A recent article in the Insurance Journal, “Florida Agents Concerned About Homeowners Choice Contract”, touched so lightly on issues basic to the independent agent delivery system that many, obviously those at Homeowners Choice, may not fully recognize what’s at stake.
It reminded me of trying to explain to lawmakers that agents own their book of business or why the policyholders’ information “belongs” to, or is owned by, the agent. Reactions to my explanations ranged from incredulity to blank stares.
Perhaps more compelling, especially for agents who would sign a contract like the one Homeowners Choice offered, is…“why does ownership of information matter?”
Historical perspective is critical to elucidate the unique American system of dually-obligated independent agents and the modern factors necessary for its survival. Those interested can peruse white papers under my Library tab; the Miscellaneous section, “Marsh Kickback Scandal.”
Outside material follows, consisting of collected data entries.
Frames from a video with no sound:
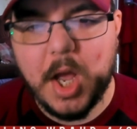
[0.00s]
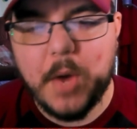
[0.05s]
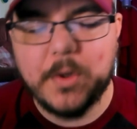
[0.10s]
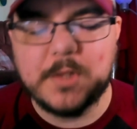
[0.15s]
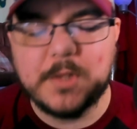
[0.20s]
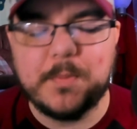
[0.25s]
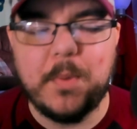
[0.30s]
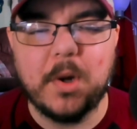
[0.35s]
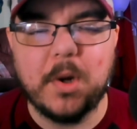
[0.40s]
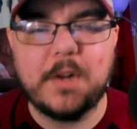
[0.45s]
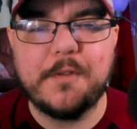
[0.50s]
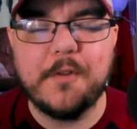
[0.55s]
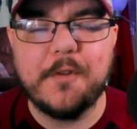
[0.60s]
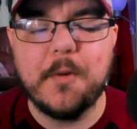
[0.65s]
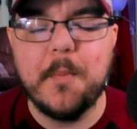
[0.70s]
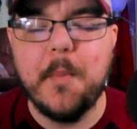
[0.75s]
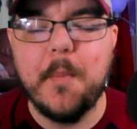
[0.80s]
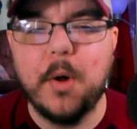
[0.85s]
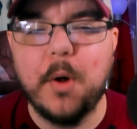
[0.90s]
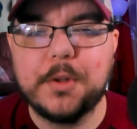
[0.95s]
was booked for
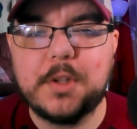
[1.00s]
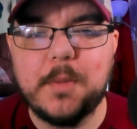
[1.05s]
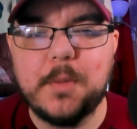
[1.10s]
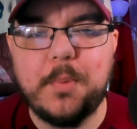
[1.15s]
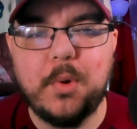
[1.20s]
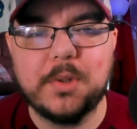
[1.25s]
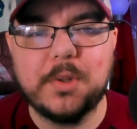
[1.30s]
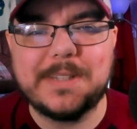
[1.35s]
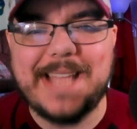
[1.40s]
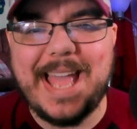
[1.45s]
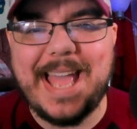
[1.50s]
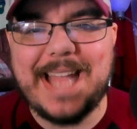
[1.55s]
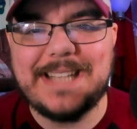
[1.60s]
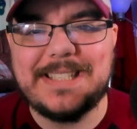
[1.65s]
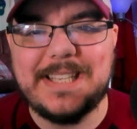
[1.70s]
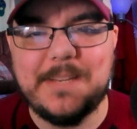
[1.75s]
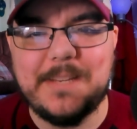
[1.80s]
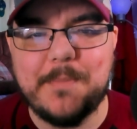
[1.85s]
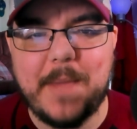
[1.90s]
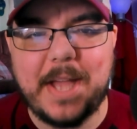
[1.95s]
multiple tag
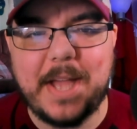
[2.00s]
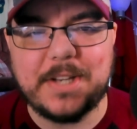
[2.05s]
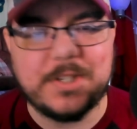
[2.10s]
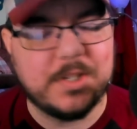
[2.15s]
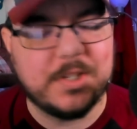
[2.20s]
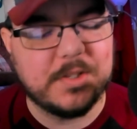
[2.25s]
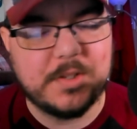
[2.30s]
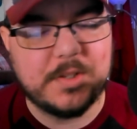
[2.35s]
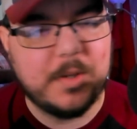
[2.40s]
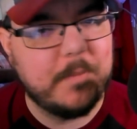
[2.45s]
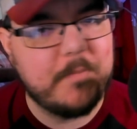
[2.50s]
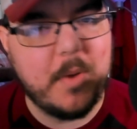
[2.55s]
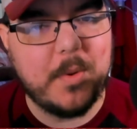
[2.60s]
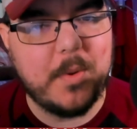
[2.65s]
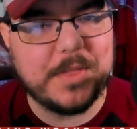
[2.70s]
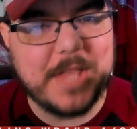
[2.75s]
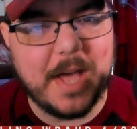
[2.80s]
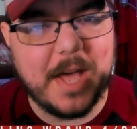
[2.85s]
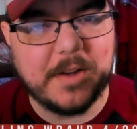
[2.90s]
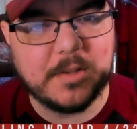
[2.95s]
team matches, but
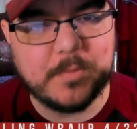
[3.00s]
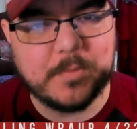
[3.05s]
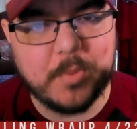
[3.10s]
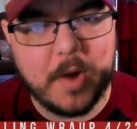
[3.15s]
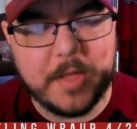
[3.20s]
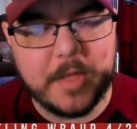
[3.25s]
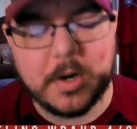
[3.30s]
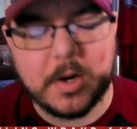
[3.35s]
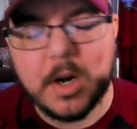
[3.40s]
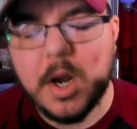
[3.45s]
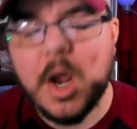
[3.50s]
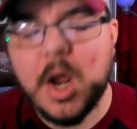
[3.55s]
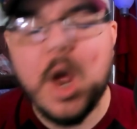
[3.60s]
without his brother.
The lawmakers I talked to, and others, would say that the customer owns his own information. Only the customer controls who gets the business or how much is paid and how much is received. And, while that’s both legally and practically true, during the typical insurance transaction a commercial entity also acquires that information, which may include: family income, amounts and types of exposure, the potential for collateral business and, an important tidbit; policy expiration dates.
Because insurance solicitations are timed with expiration dates, protecting that information is necessary for business persistency and thus, long-term survival. When others have this information it is their license to solicit and grow from someone else’s work product. When a wayward producer without a valid non-compete agreement leaves an agency, it’s a license to steal.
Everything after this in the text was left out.